First up was the Chicago History Museum. It's a huge building on the south western corner of Lincoln Park and the edge of Old Town. It's modern, themed, hands on, so actually pretty good for kids. It's possible that Lottie's current aversion was caused by two visits in three days but, after I waxed lyrical, Tom wanted to go. Particular highlights were the original 'L' carriage with wood panelling and brass fittings and an excellent exhibit on the city in crisis taking you through everything from anarchy, race riots, boat disasters, the fire and the summer of '68. I also particularly liked the exhibit on freedom which focused on different struggles - against slavery, for votes for women, workers' rights, and in a display that harked back to our journey a few weeks ago, a feature on the Pine Ridge Reservation and the occupation in 1973 by AIM, at Wounded Knee. It's fascinating the way that echoes of our trip keep appearing.
Our next museum was the Art Institute. It is huge. And has a really amazing collection - we are talking Louvre/National Gallery scale. We just about made it through the European art section up to about 1900 and including some wonderful Monets, the very famous Seurat - A Sunday Afternoon on the Island of La Grande Jatte - and a couple of Gauguins that I'm sure we saw in Seattle! And then we rushed off to see American Gothic (last seen on the side of a barn in Iowa when whizzing down 30) and Hopper's Nighthawks. We didn't have the stamina for the Lichtenstein retrospective, or pretty much any post-1900 art - Picasso, anyone? I am going back. I think I'm taking Millie. Lottie is point blank refusing to go so will have to be quiet at home with a working Tom.

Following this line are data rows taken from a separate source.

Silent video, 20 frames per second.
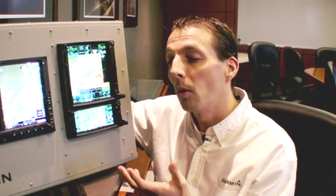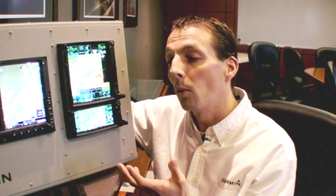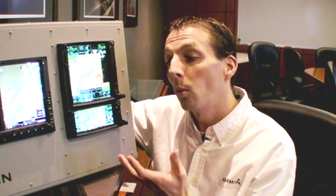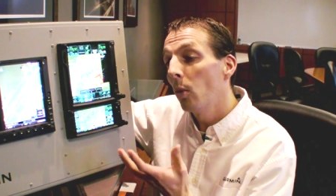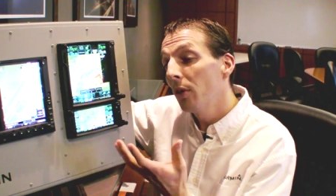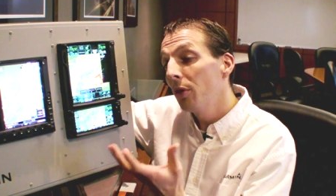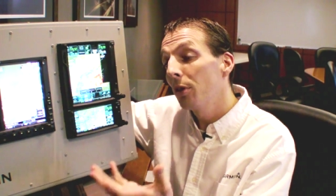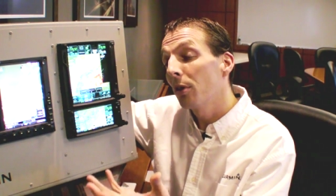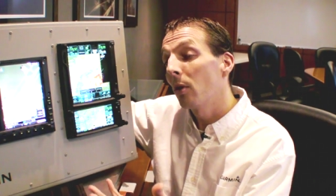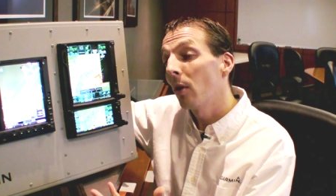
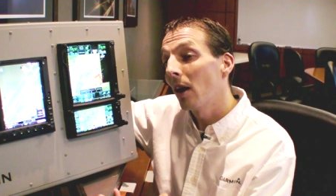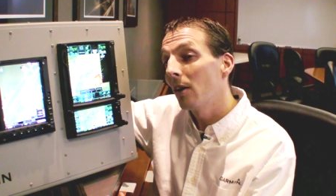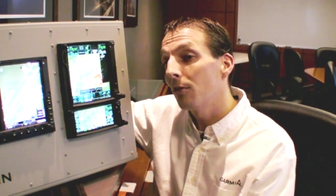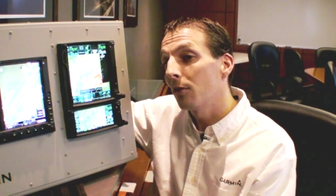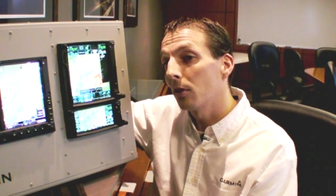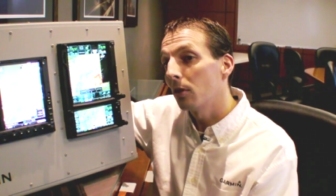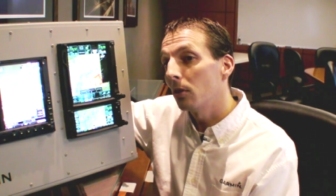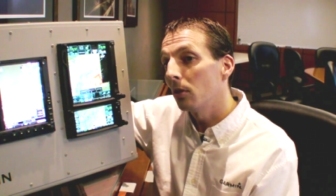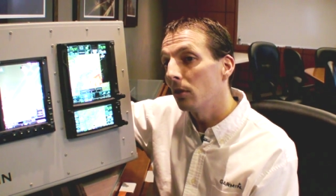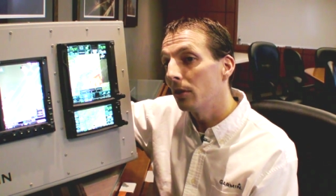With the
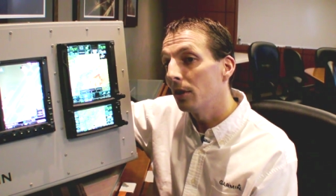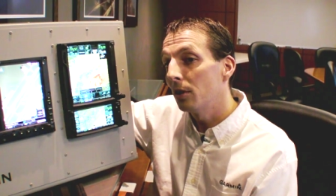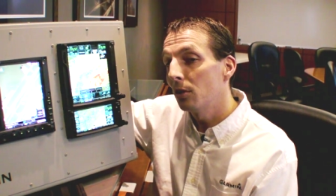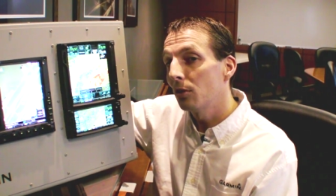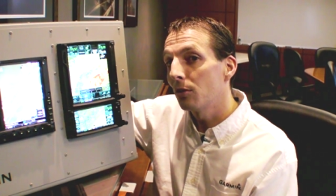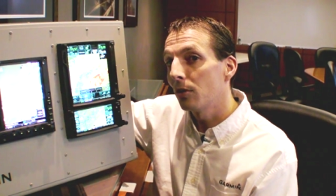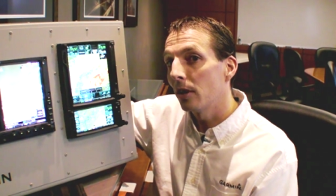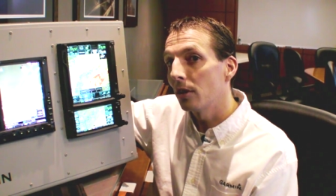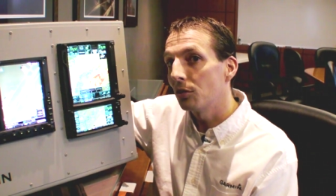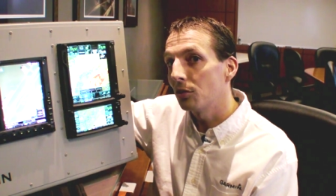graphical
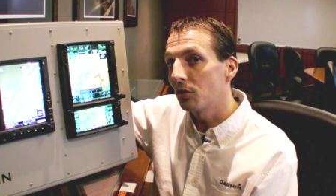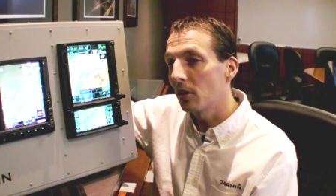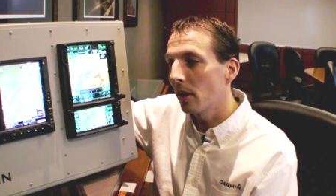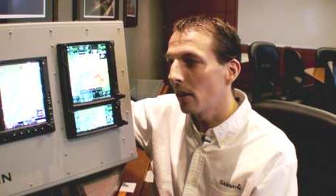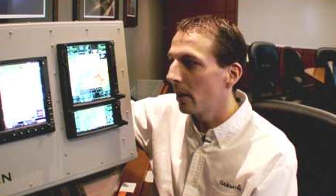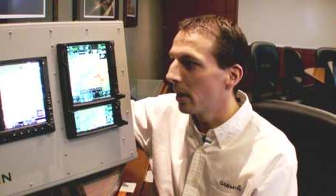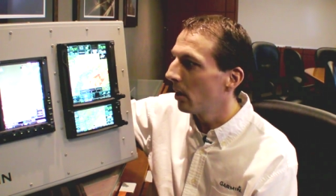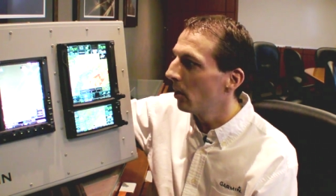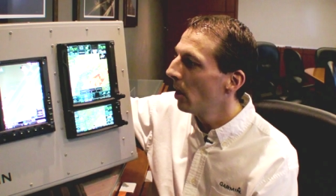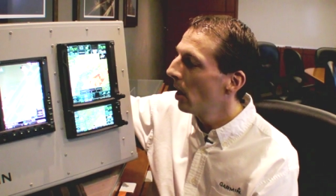interface
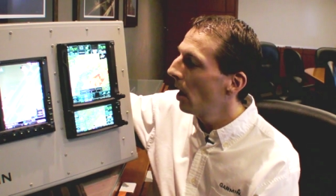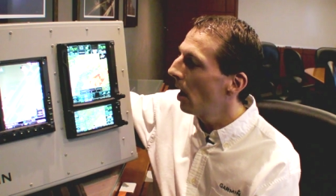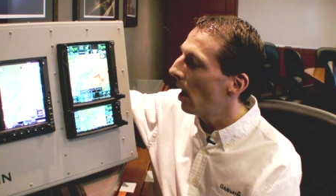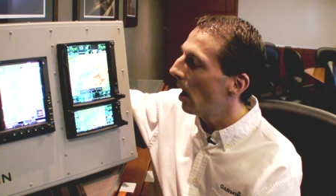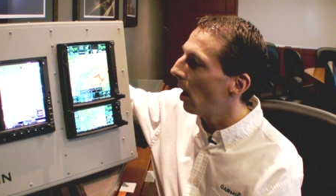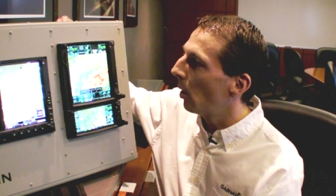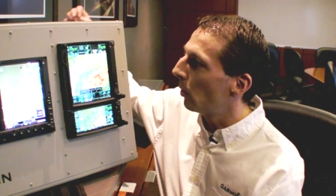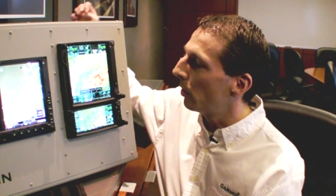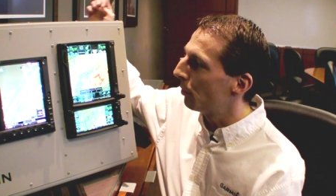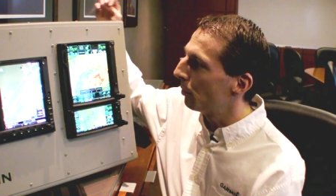style,
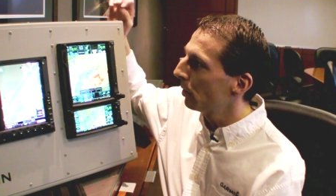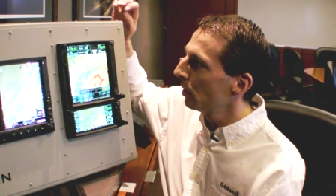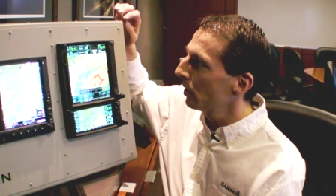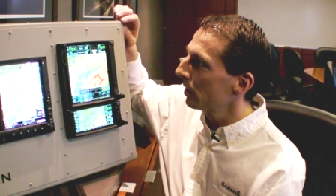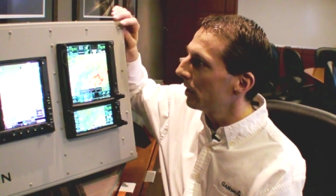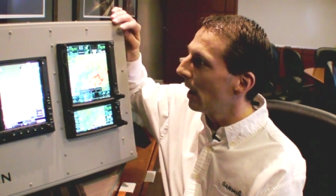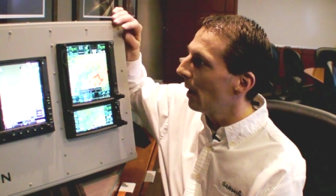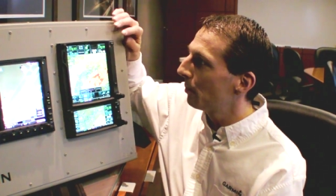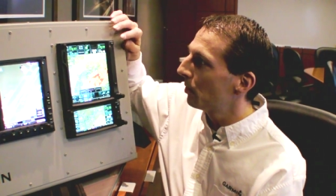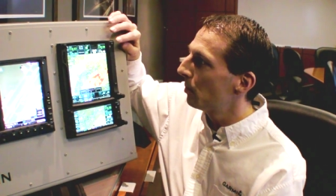we've
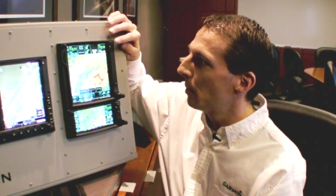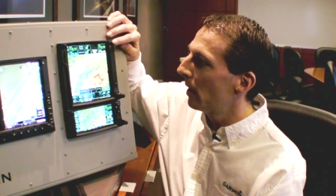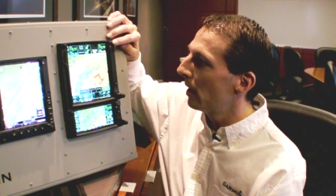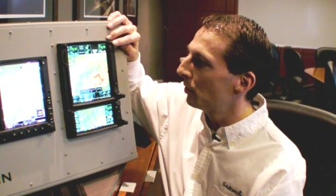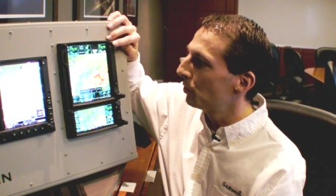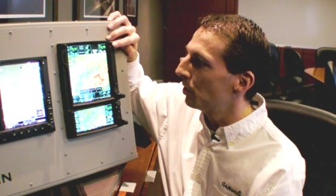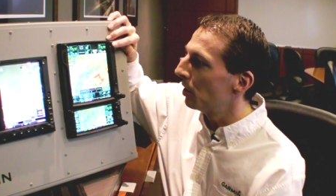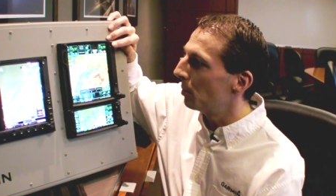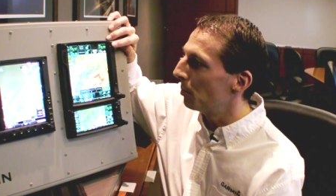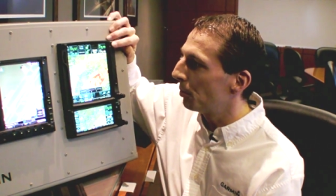really
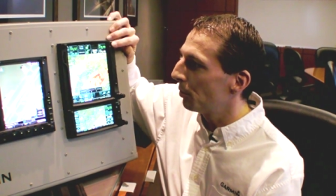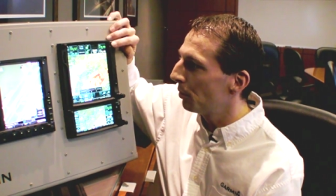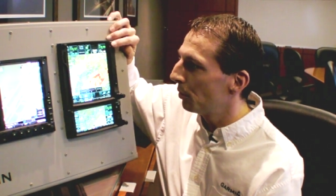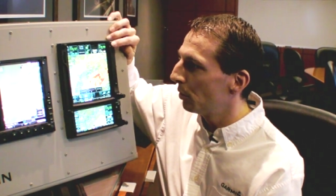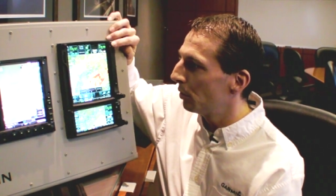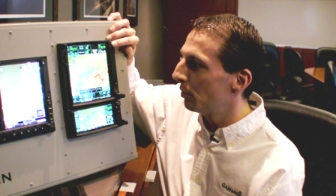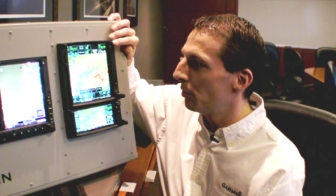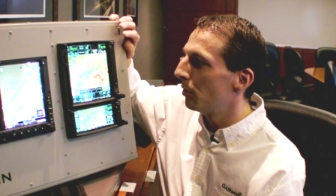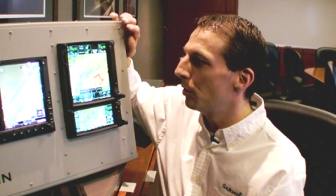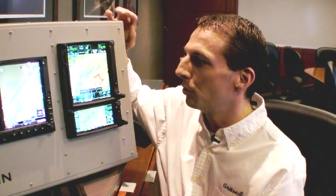optimized and
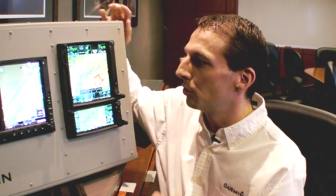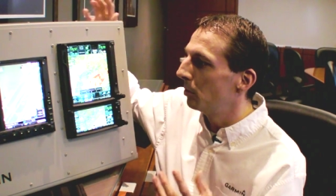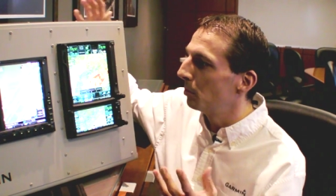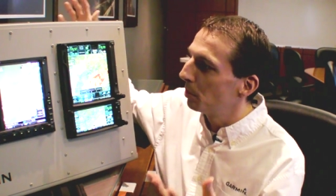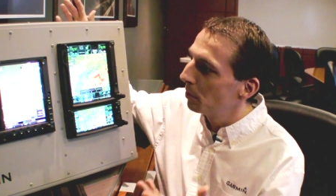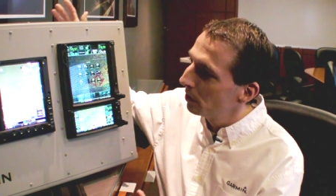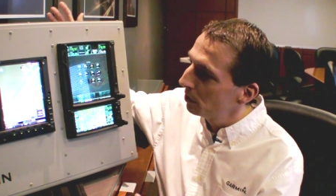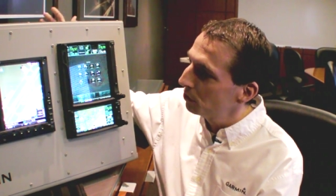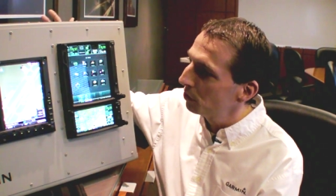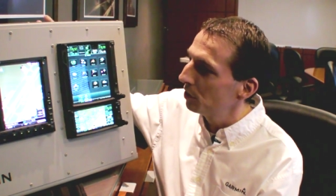improved the
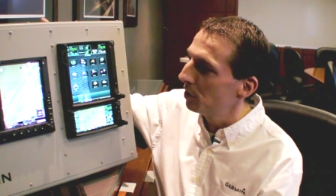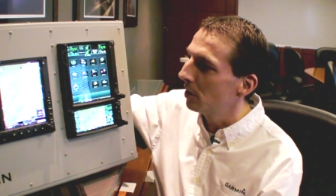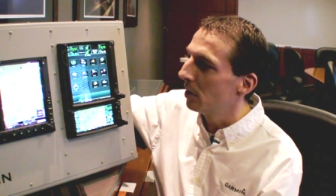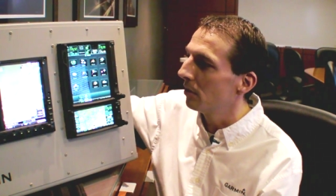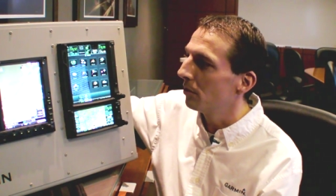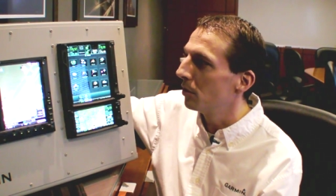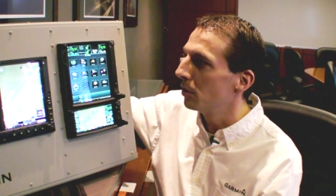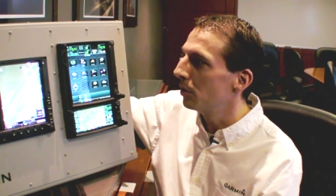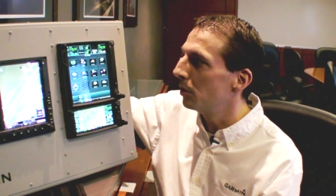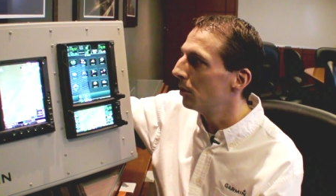simplicity
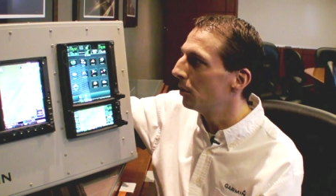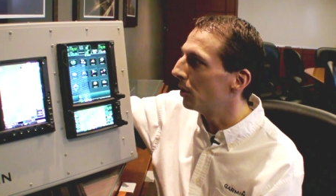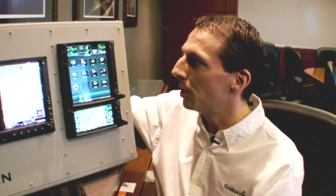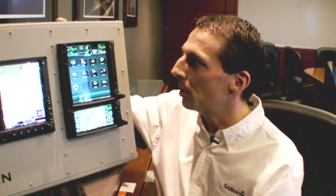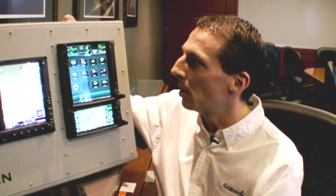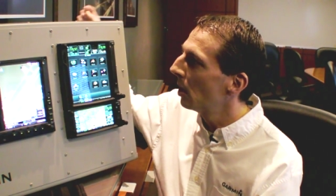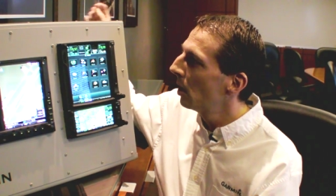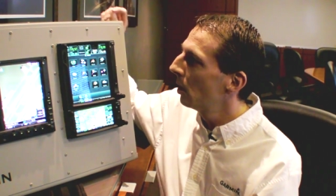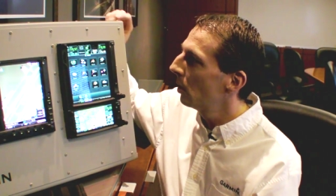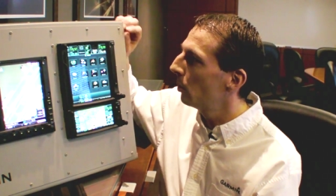of the unit.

|Sue! World's most complete T Rex|
The Field Museum is the Natural History Museum with a good dollop of the British Museum. The Natural History section or more particularly the display on evolution was superb. Well explained, beautifully laid out, excellent interesting films of interviews with scientists explaining their work. incredible fossils, cute cartoons which cleverly explained the fundamental concepts of evolution and natural selection. Interestingly it was also an in your face account. The first thing you see on entering the gallery is an explanation of the term "theory" in scientific terminology which ends with the statement "All available evidence, which includes fossils, comparative anatomy, and DNA, supports the theory of evolution as the scientific explanation for the rich diversity of life on earth". Which wouldn't really need saying quite so baldly in London, but the USA is a country where apparently only 40% believe in evolution and where Republican candidates for the presidency can get away with equivocating or point blank denying it, and not get laughed off stage.
And after that notice, you're taken on a chronological walk through evolution, building from the first life forms through each period, crossing the six major extinction events, passing through a superb hall of dinosaurs, towards mammals and finally humans. Many of the fossils were from creatures I've never seen before (the shark with the curly betoothed lower jaw was particularly striking). Most of the fossils were breathtaking - particularly the collection from Fossil Lake Wyoming.
Well that was evolution... Took us nearly 2 hours to work our way through that exhibit. Then Millie and I headed off to the Ancient Americas while Tom and Lottie went to see the 3D T Rex movie. The Ancient Americas display was also superb, covering many cultures that for my sin I'd never heard of and showing the most beautiful artifacts.
We did not have enough time to do the museum justice - I'd go back if it wasn't for the small dissenter in our midst.